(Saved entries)
================================
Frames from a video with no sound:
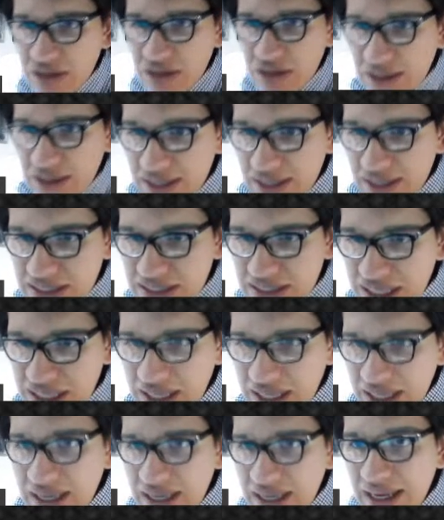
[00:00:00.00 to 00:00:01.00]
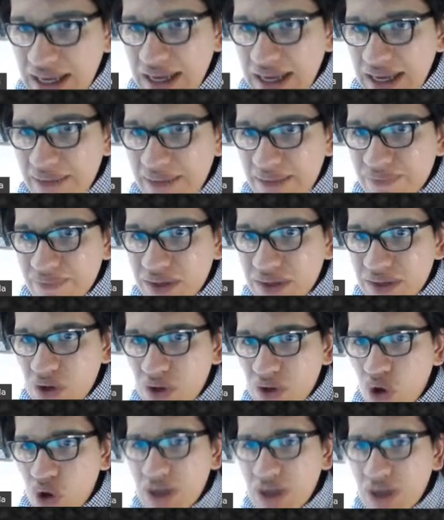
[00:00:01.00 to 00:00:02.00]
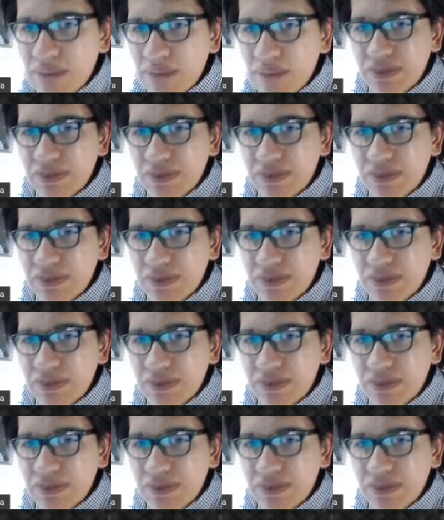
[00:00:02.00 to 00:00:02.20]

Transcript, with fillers: Uh, let's say uh, Jorge,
================================
Goal of the exercise: In the data, count the lines that include the string "with", then give that number and nothing more.

Answer below: 2